Görüş Bildir

KAPİTALİZM VE LİBERAL DEMOKRASİ!?

Evet, sevgili okurlar.

Üç günlük sohbet serimizde yazımıza başlık olarak; “RANT VE MENFAATE DAYALI GÜDÜMLÜ SİYASETTEN ALLAH’A SIĞINIRIM!” ifadesini kullanmıştık.

Bu yazı serimizin hulasası ve neticesi bugün kaleme almış olduğumuz yazının bütünlüğüdür...

Onun için de yazımıza başlık olarak “KAPİTALİZM VE LİBERAL DEMOKRASİ” ifadesini kullandık.

Türkiye’deki politikanın yıllardan beri süre gelen hali, gösterilen görüntü ve düşüncenin sonucu şuna kanaat getiriyoruz ki dipsiz bir ölçek gibi…

Ne kadar doldurursanız doldurun, alttan boşalıp gider.

Hiçbir şeyde elde edilemez.

Bu örnekle yola çıkarsak, gerçekten Türkiye Cumhuriyetinin nerdeyse yüz yıldan beri devam ede gelen bu siyaseti, dibi yırtılmış, delik deşik olmuş bir buğday çuvalı gibidir.

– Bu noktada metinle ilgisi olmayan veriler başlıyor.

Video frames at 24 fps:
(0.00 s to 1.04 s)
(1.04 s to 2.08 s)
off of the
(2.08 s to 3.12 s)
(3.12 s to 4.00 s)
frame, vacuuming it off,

Ne kadar doldurursan doldur, sıfıra sıfır, elde var sıfır…

Hiç bir şey yok.

***

Bakınız, sevgili okurlar.

Son yapılan yerel seçimlerden çıkan anlaşmazlık görüntüleri, nerdeyse dünyayı bize güldürüyor.

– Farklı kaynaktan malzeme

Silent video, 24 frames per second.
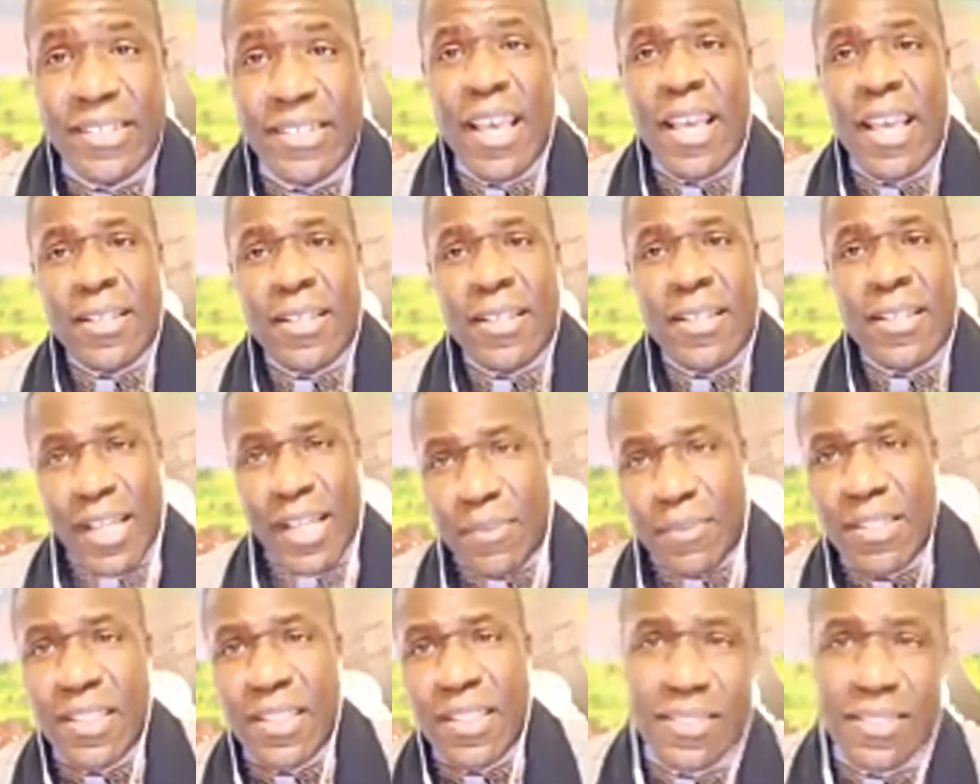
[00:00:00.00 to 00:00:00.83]
Step to
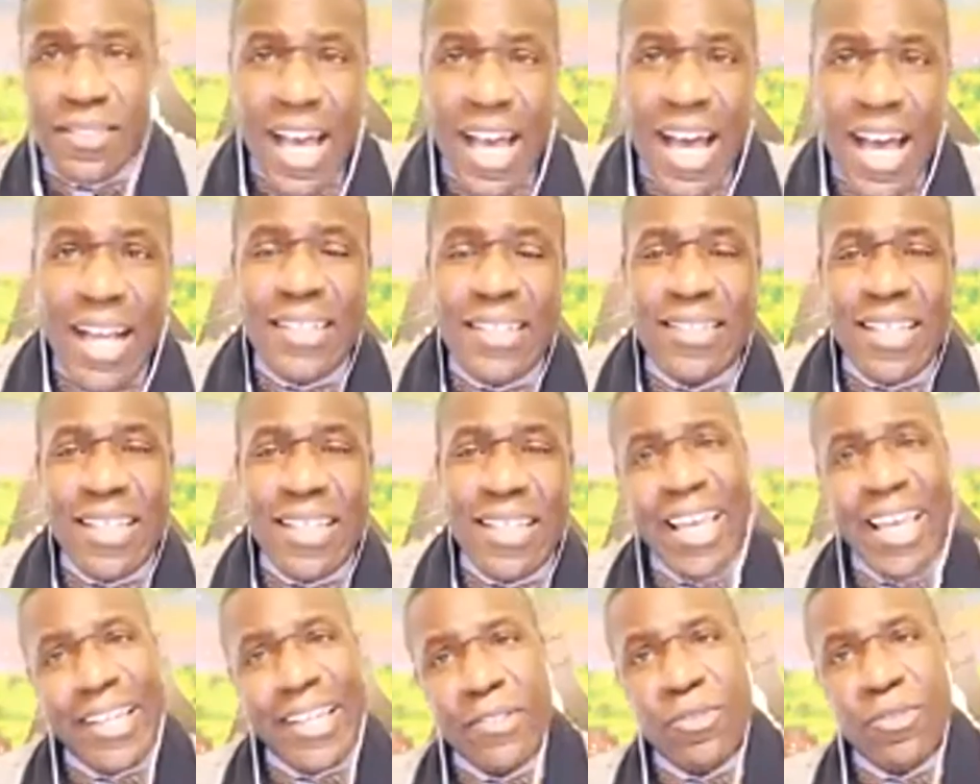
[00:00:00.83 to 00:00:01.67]
the other side because I
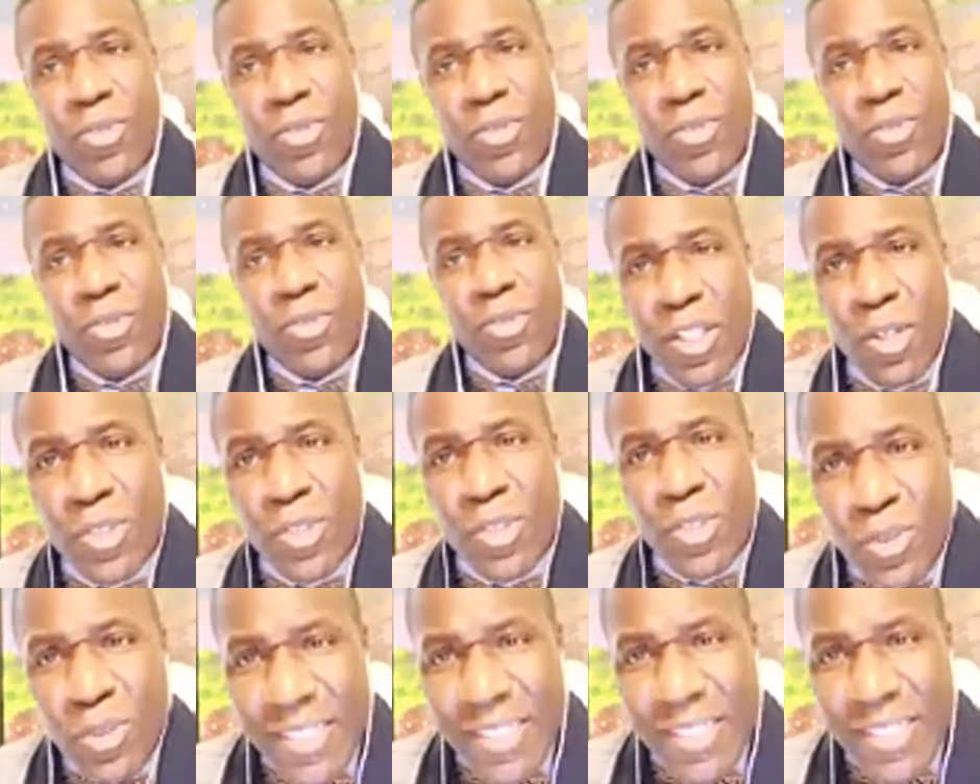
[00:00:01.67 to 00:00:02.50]
can't get too close,
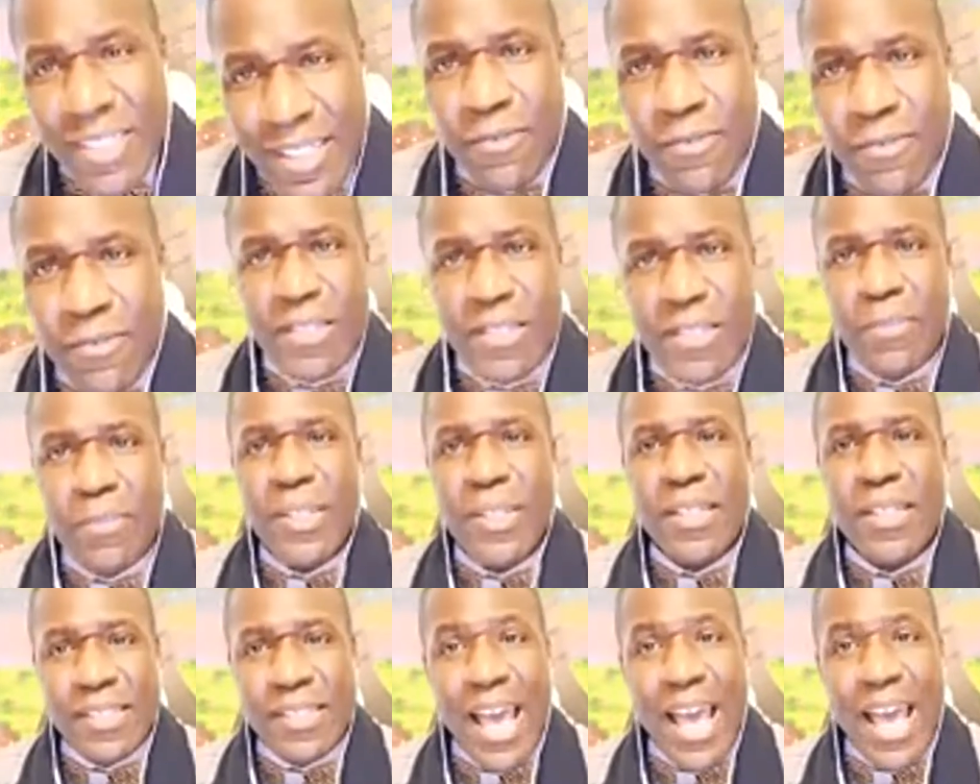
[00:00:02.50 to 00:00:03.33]
26 feet to be
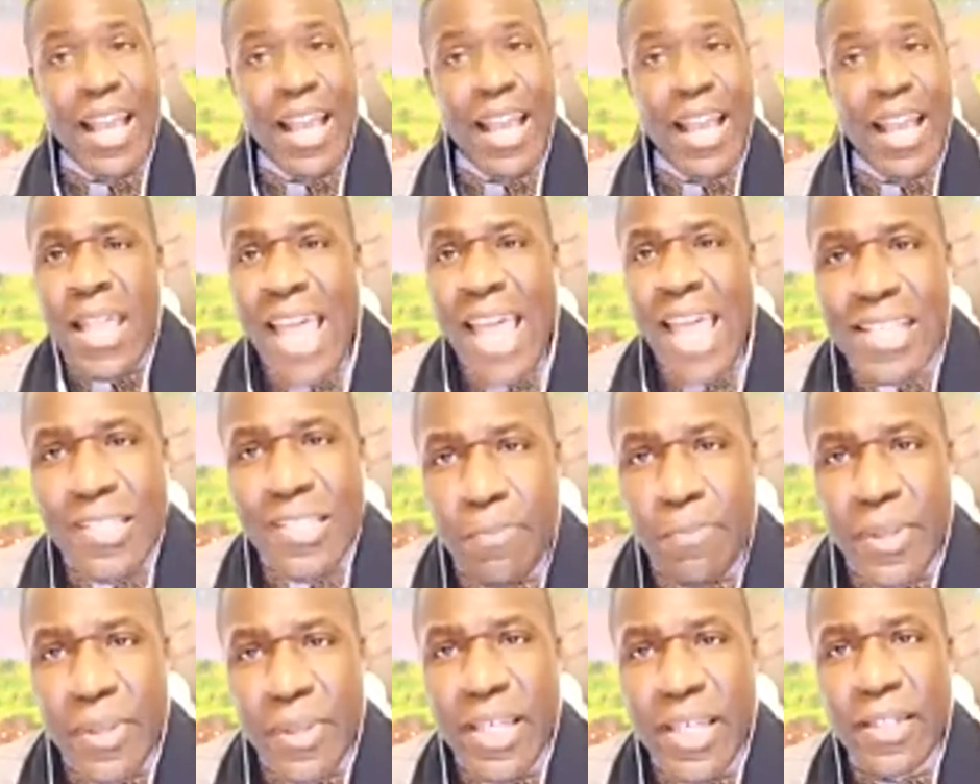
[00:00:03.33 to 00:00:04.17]
exact. That's
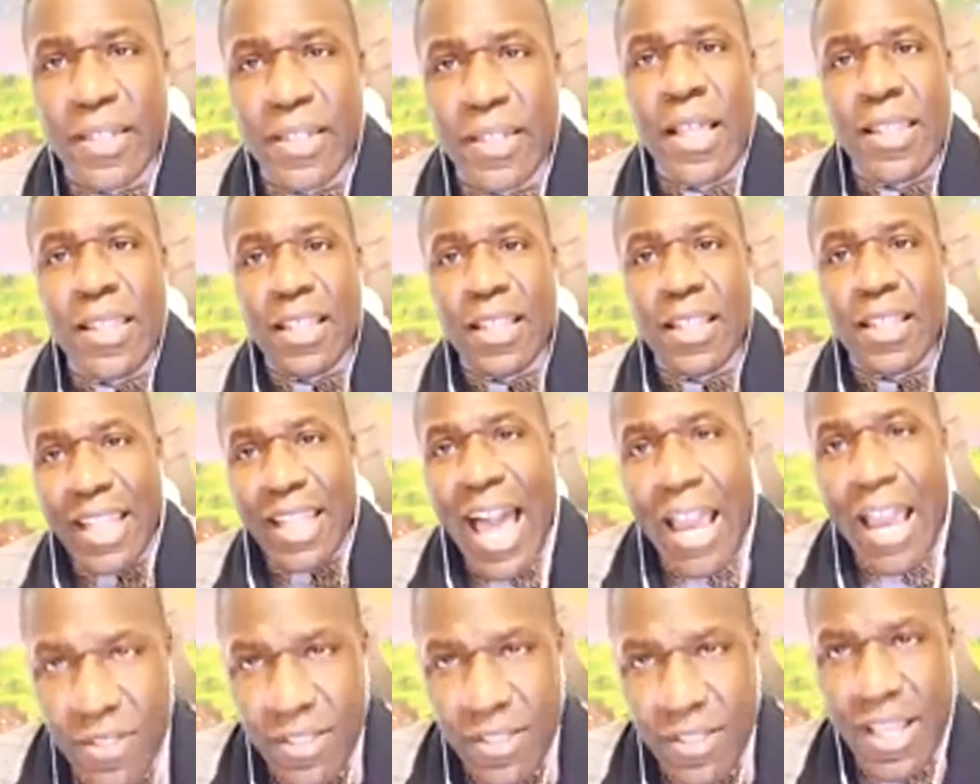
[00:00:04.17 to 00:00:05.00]
been the
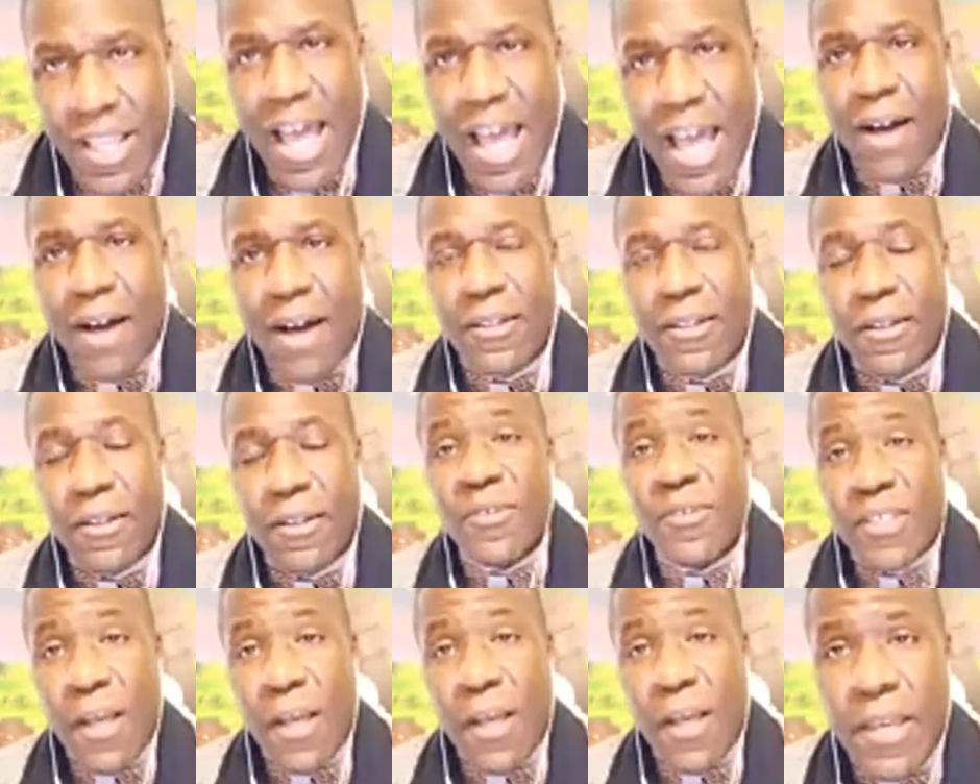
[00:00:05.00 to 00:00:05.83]
lifestyle of
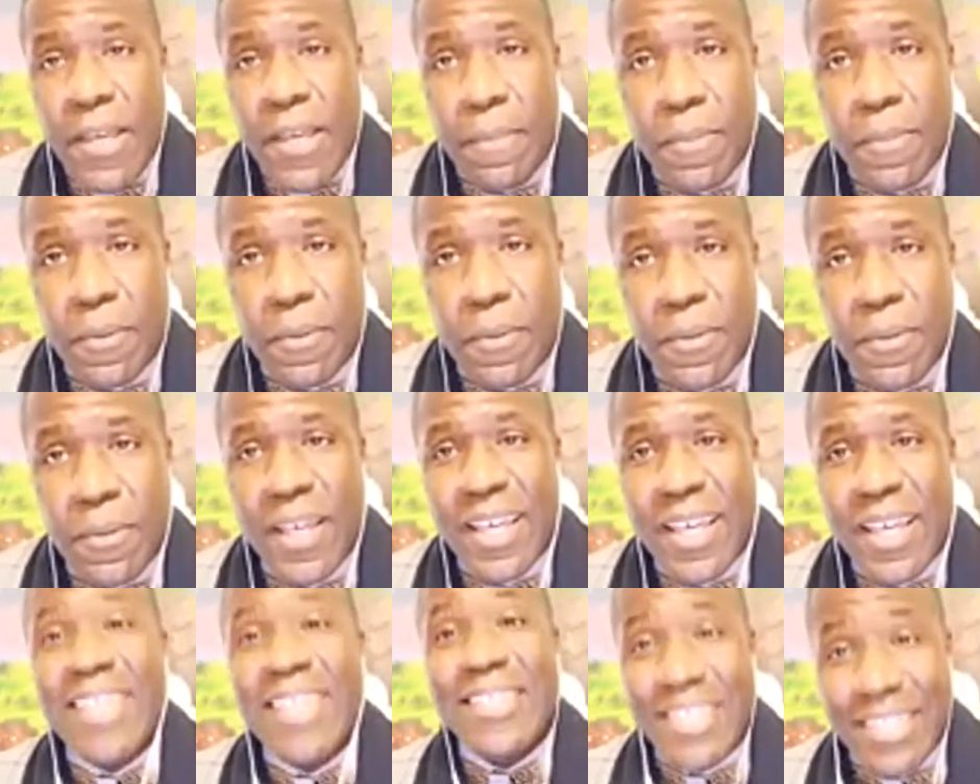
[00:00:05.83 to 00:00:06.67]
some people,
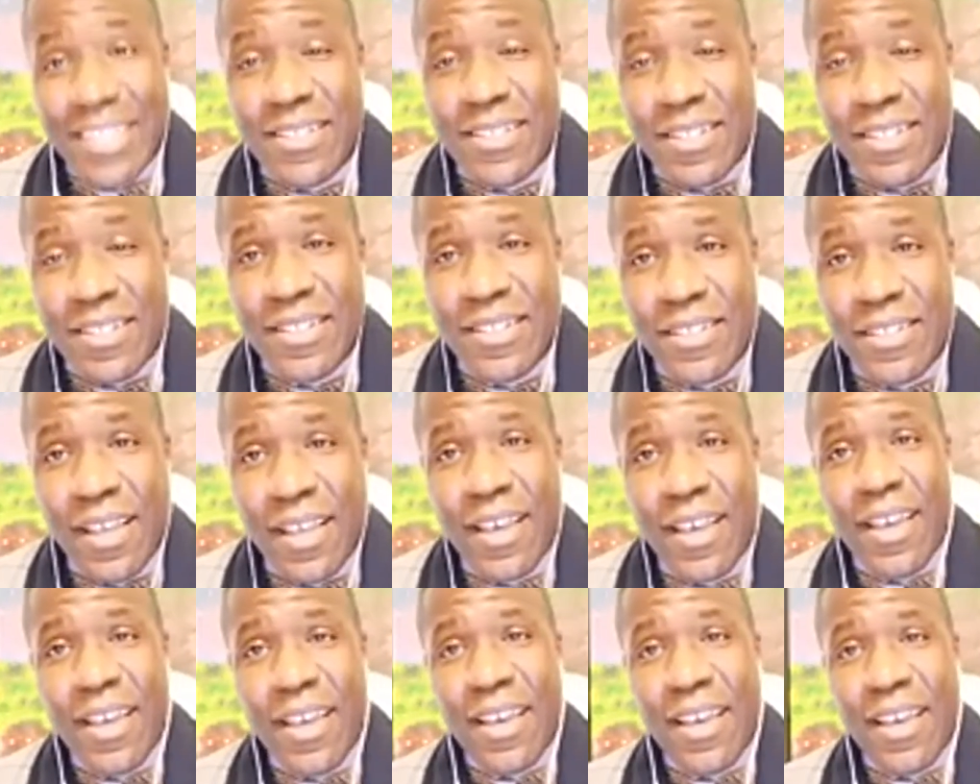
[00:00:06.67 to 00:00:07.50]
indigenous
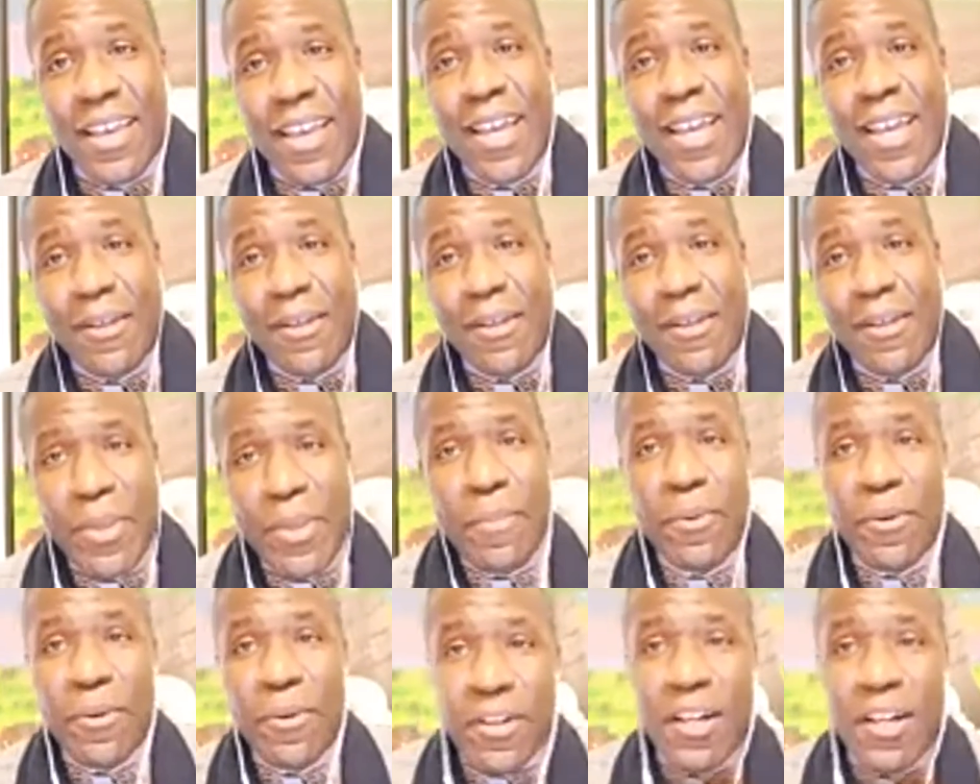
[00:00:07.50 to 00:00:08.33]
and people
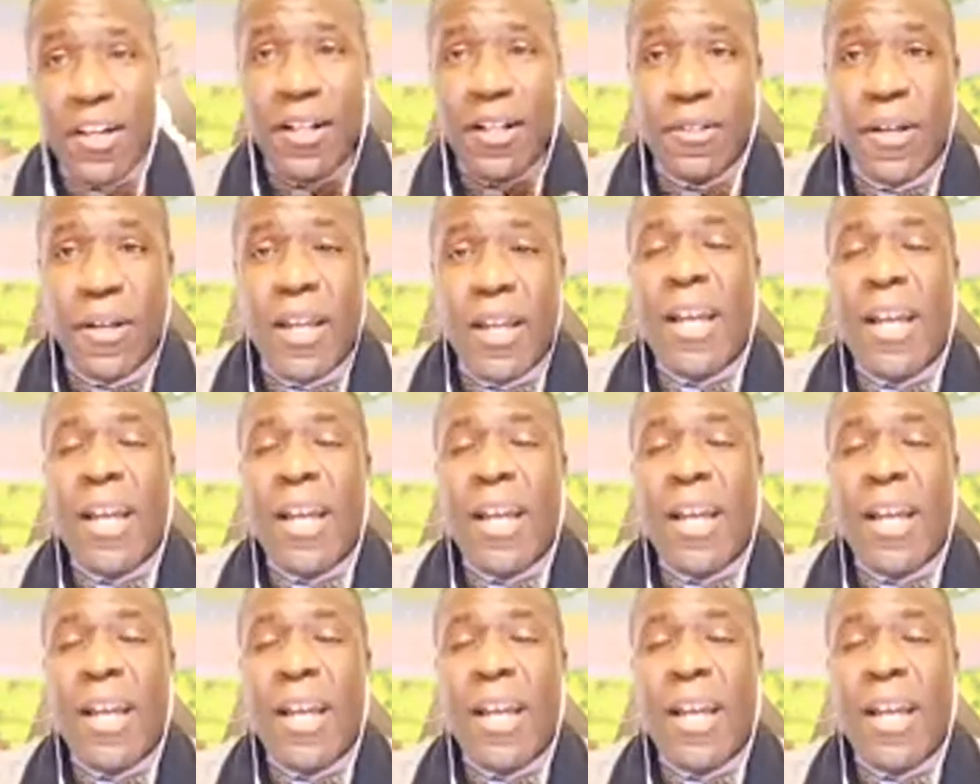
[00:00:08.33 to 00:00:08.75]
of color.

Yıllardan beri iktidarı bünyesinde sürdüren AK Parti, ne yazık ki 1915’ten beri yanlış siyasetten dolayı baş aşağı doğru iniş yapıyor.

Son yerel seçimlerde halk artık tüm ciddiyetiyle kendini gösterdi?

Ve dedi ki

“Ey AK Parti!

Buraya kadar dur, sen yanlış tercihler yapıyorsun, politikan keyfiyete dayalı, siyasette milli irade dışında gidiyorsun.

Onun için ben artık sana kademeli oy veriyorum…

Ama kendine çekidüzen vermezsen, önümüzdeki seçimlerde külliyen sana oyumuz yok...”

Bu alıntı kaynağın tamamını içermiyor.